[Collected data]
----

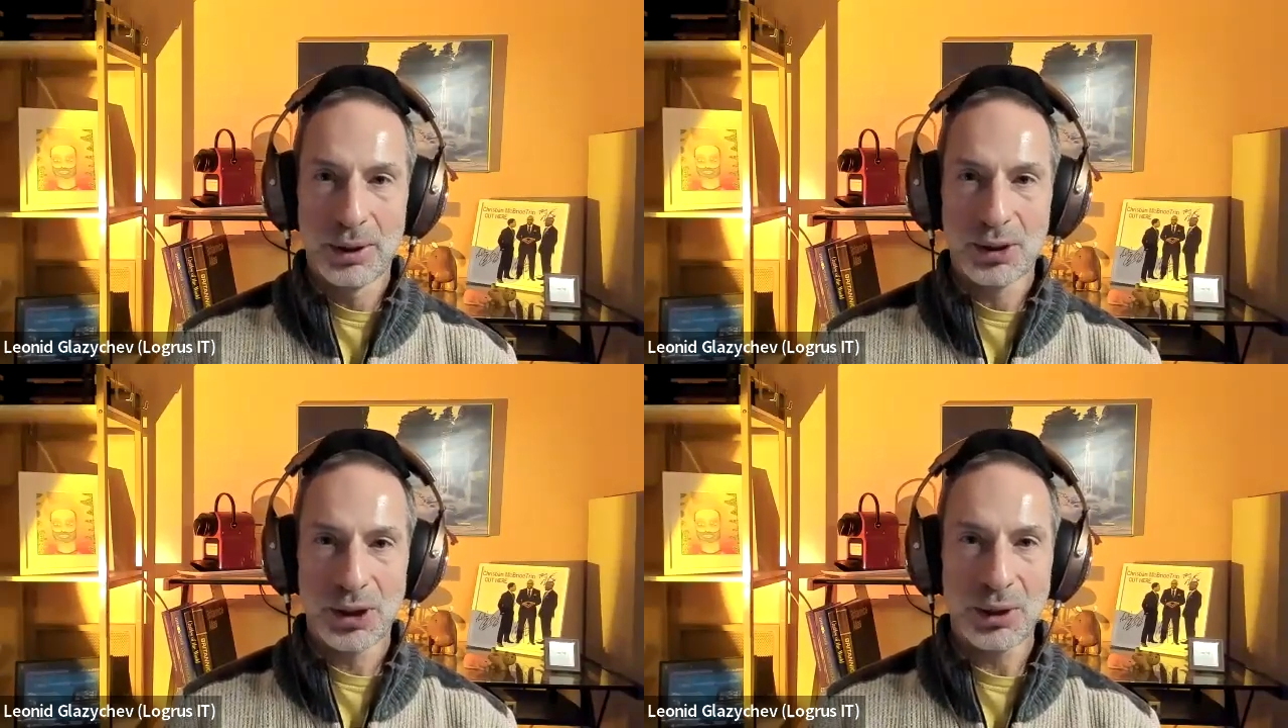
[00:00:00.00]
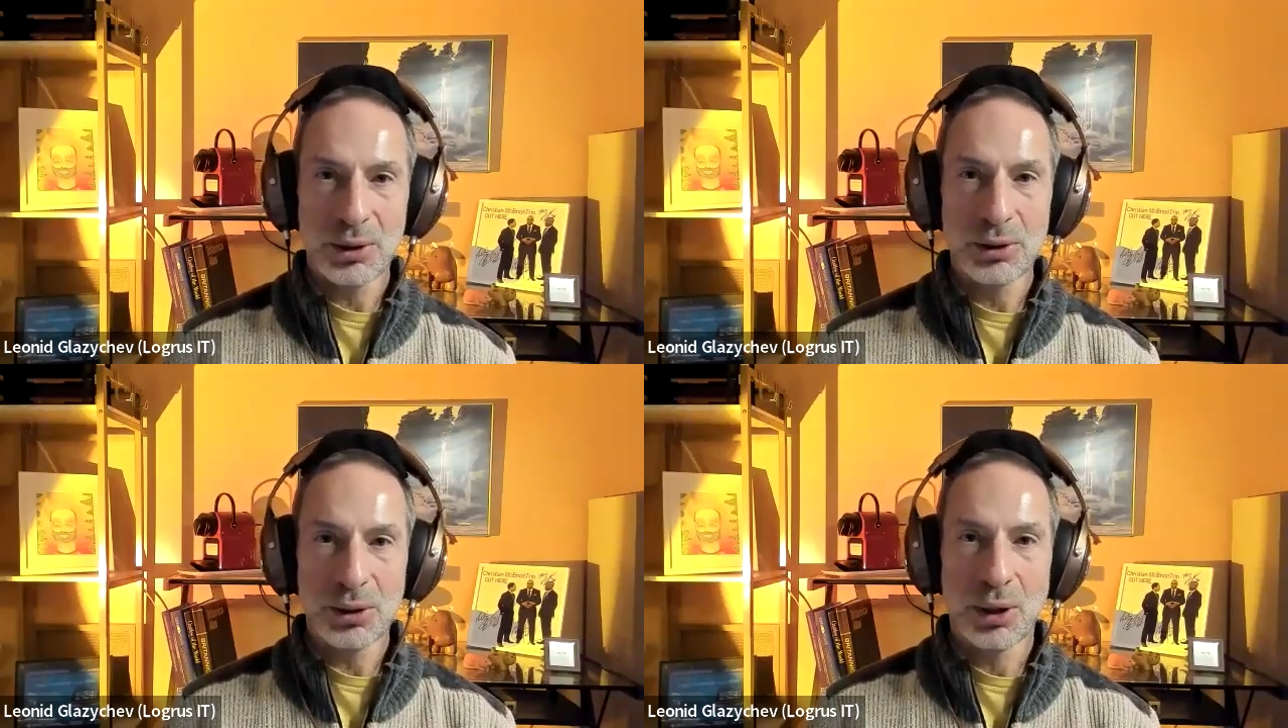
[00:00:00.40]

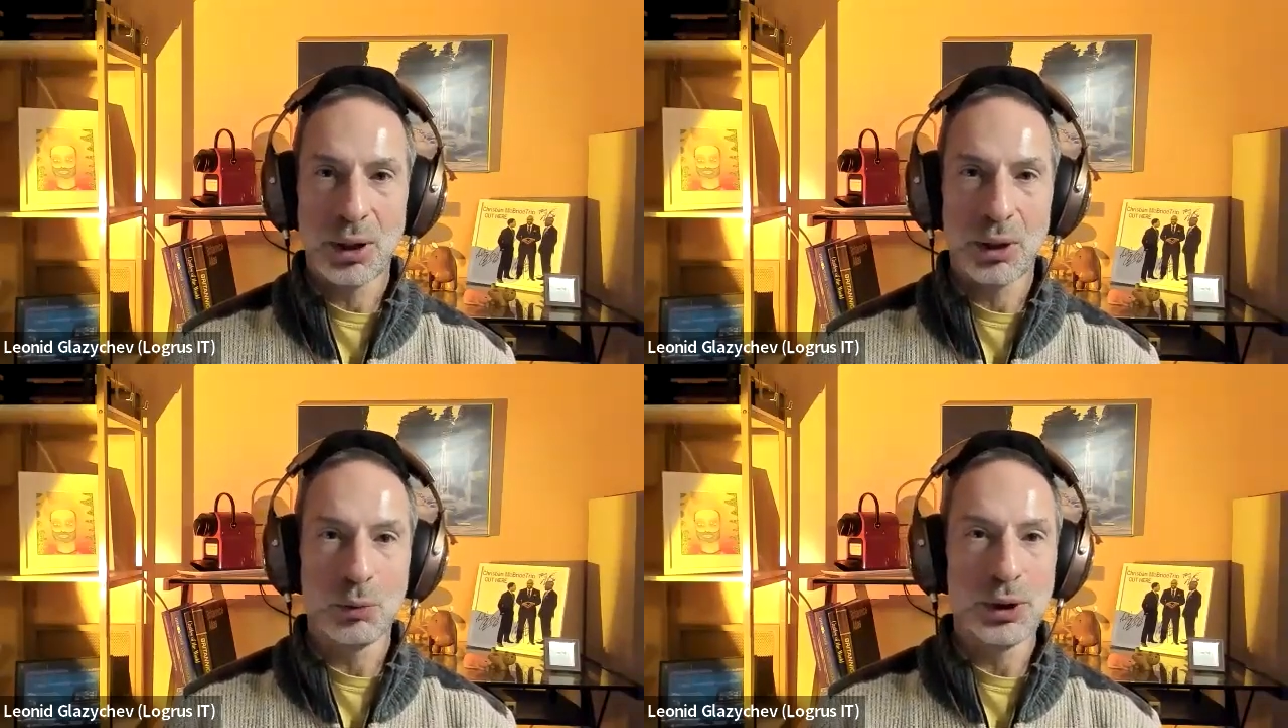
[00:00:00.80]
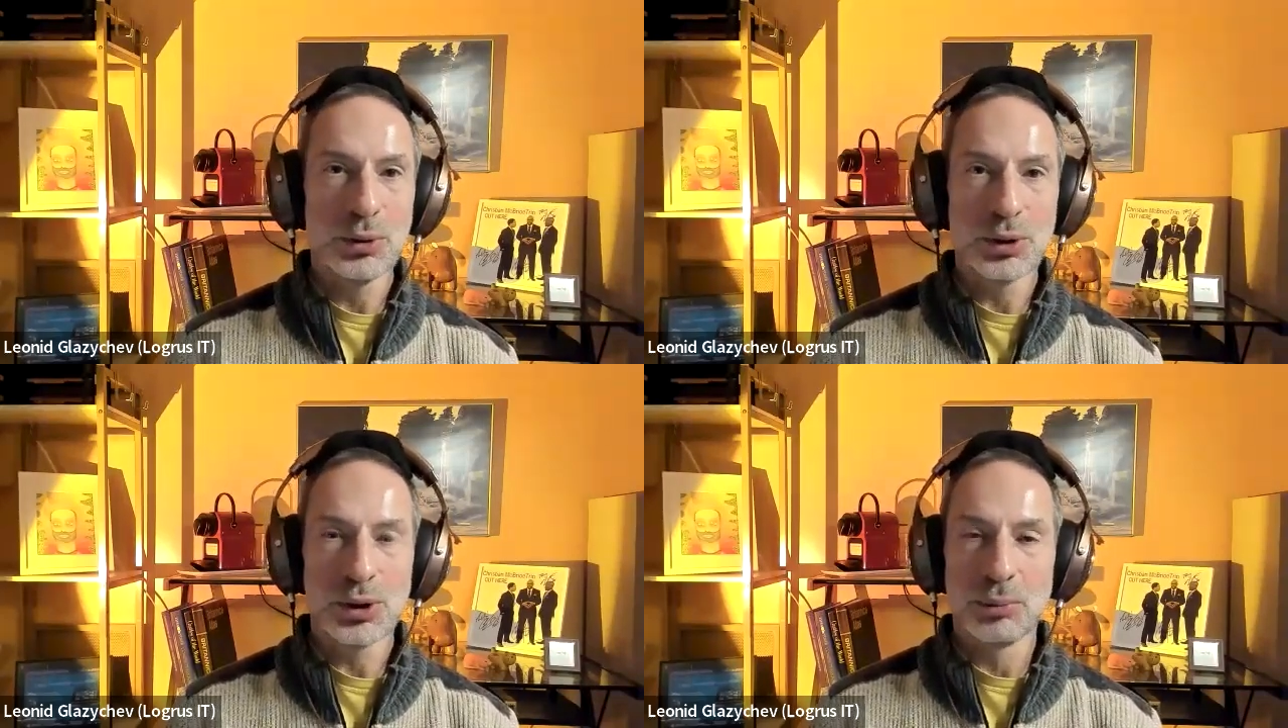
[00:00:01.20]
Second, we
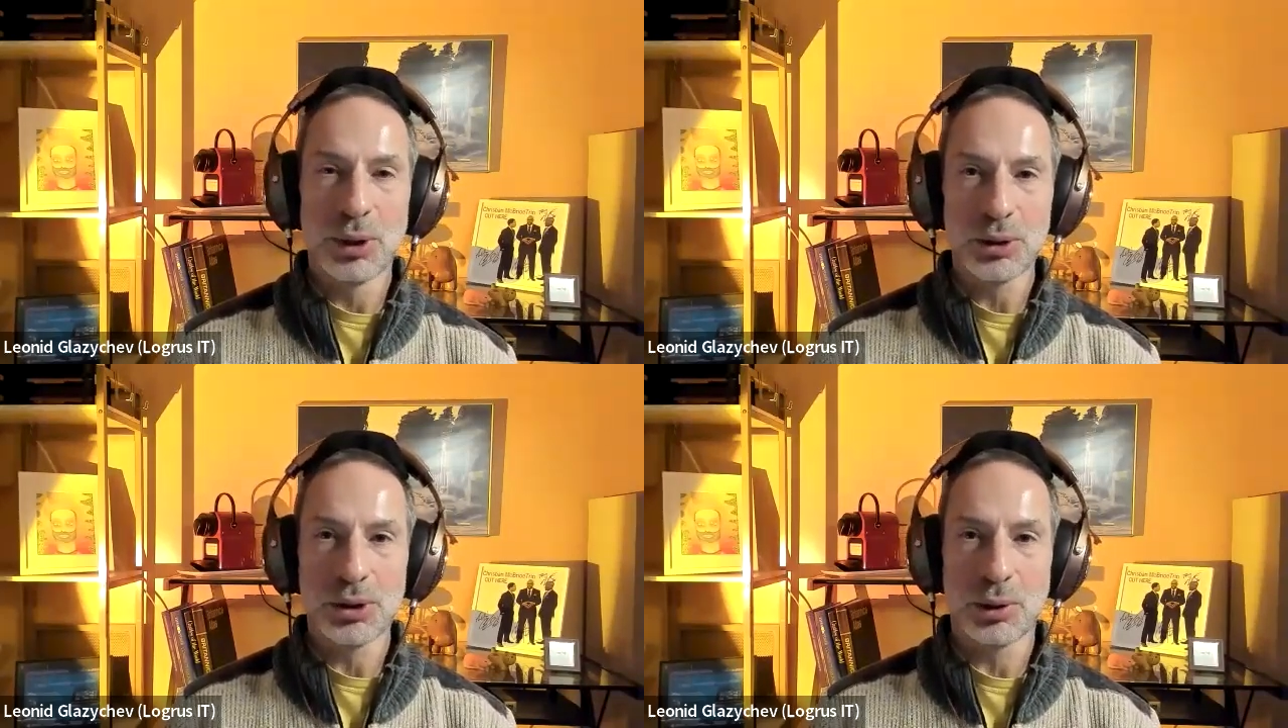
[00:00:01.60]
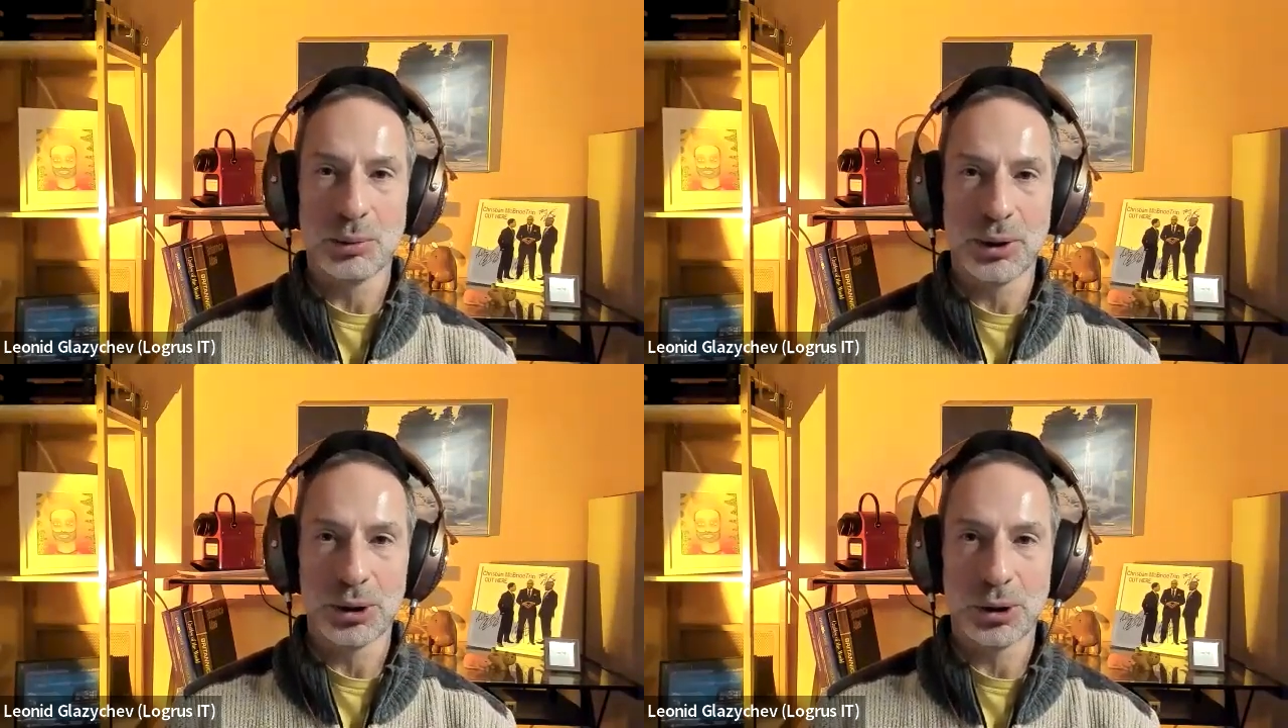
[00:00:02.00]
use the
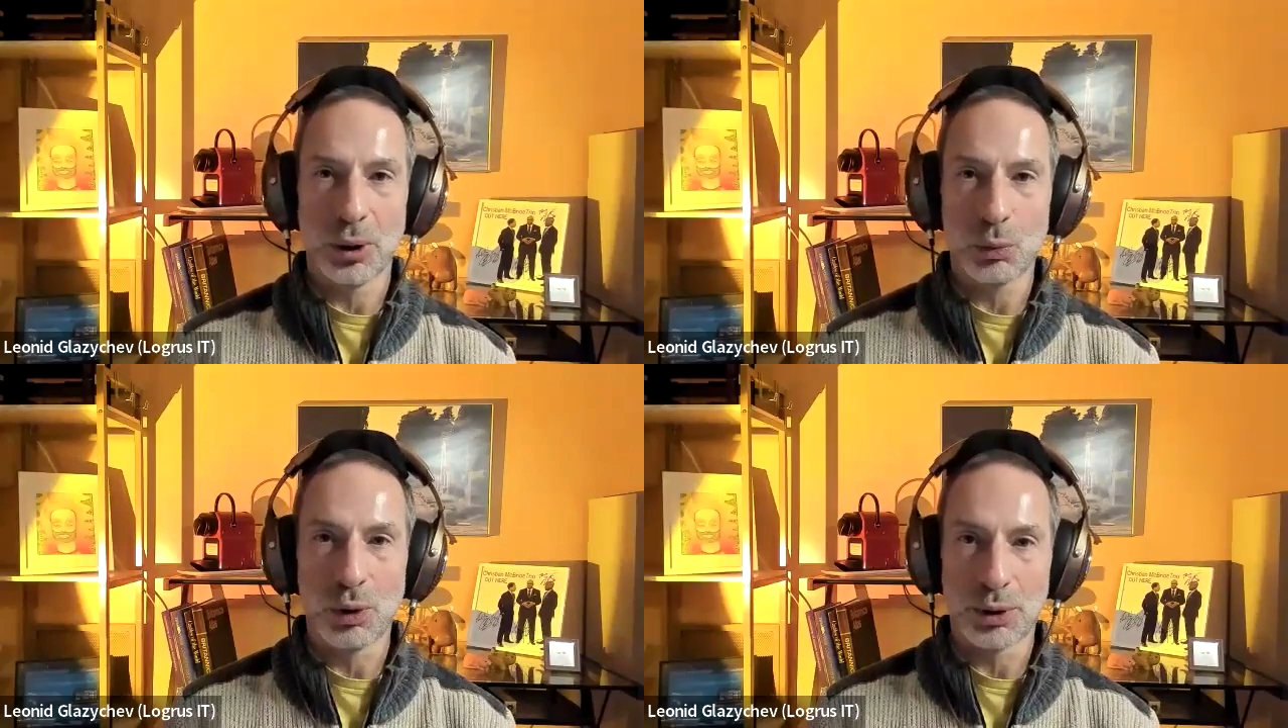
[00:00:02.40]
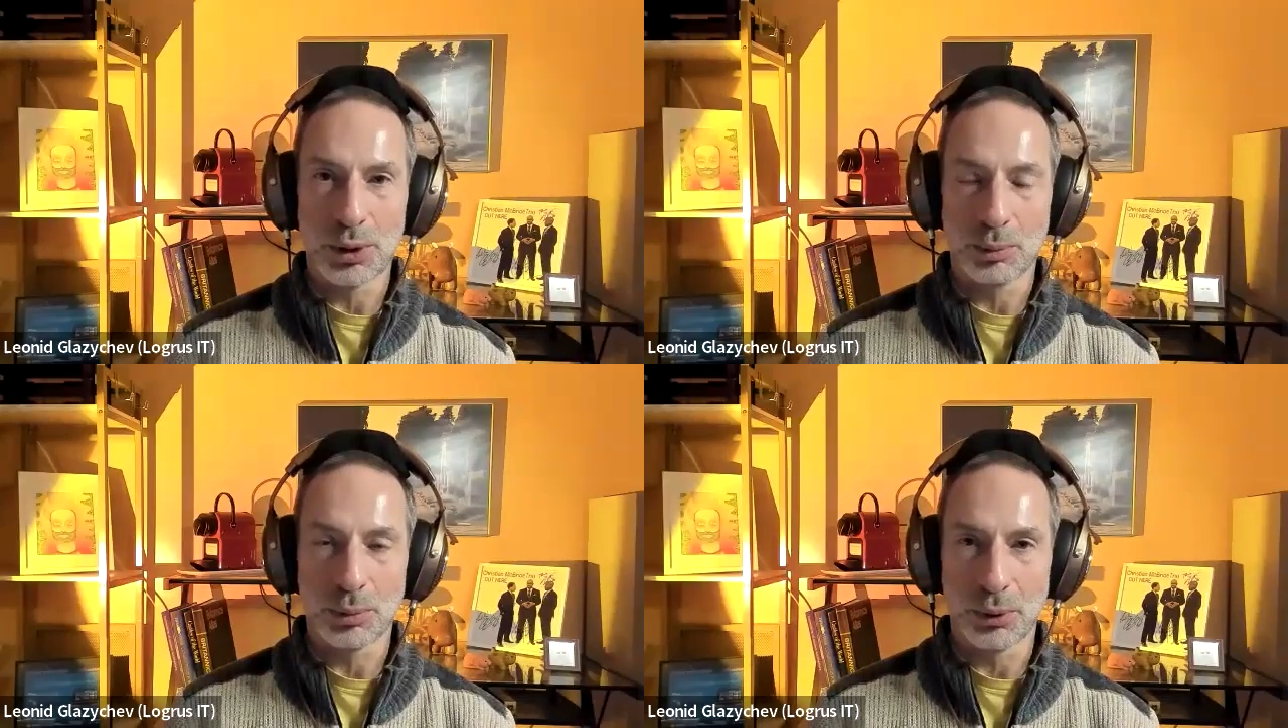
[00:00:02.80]
multidimensional
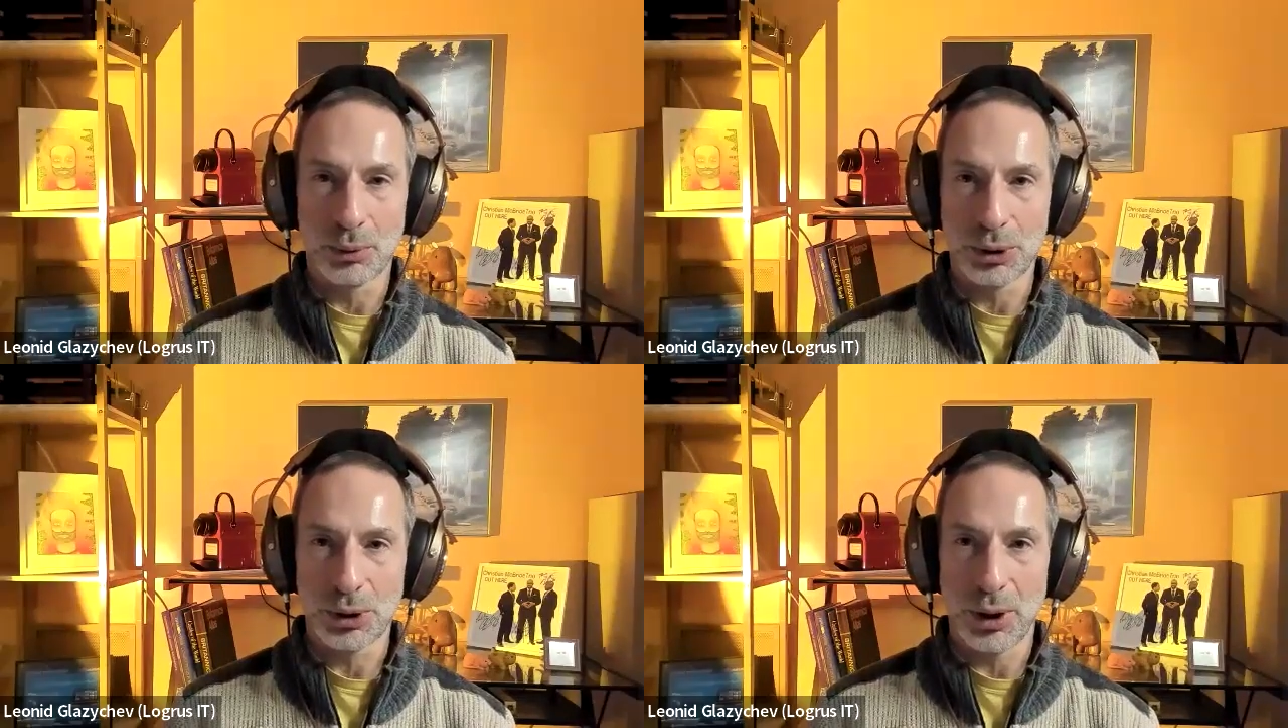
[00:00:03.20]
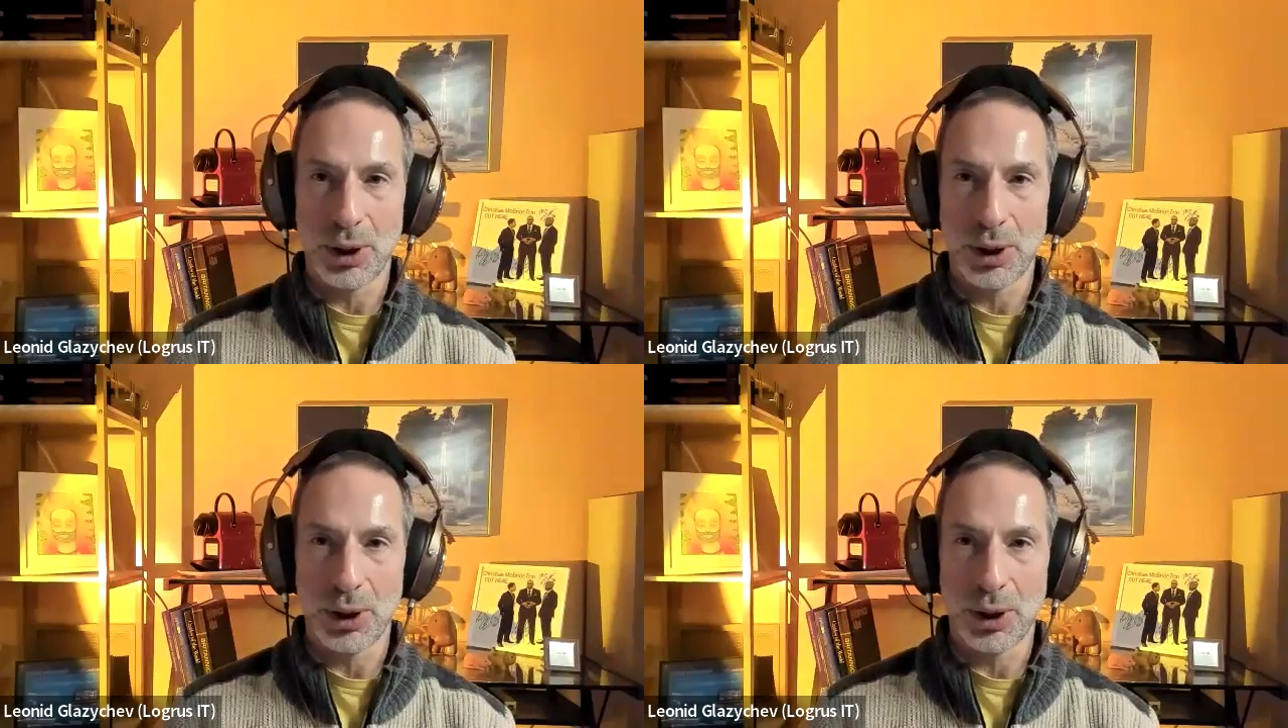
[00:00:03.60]
quality approach.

----

> **Task goal**: Above are the records; repeat them exactly, omitting every picture.

> **Answer for the task**:
[00:00:00.00]
[00:00:00.40]

[00:00:00.80]
[00:00:01.20]
Second, we
[00:00:01.60]
[00:00:02.00]
use the
[00:00:02.40]
[00:00:02.80]
multidimensional
[00:00:03.20]
[00:00:03.60]
quality approach.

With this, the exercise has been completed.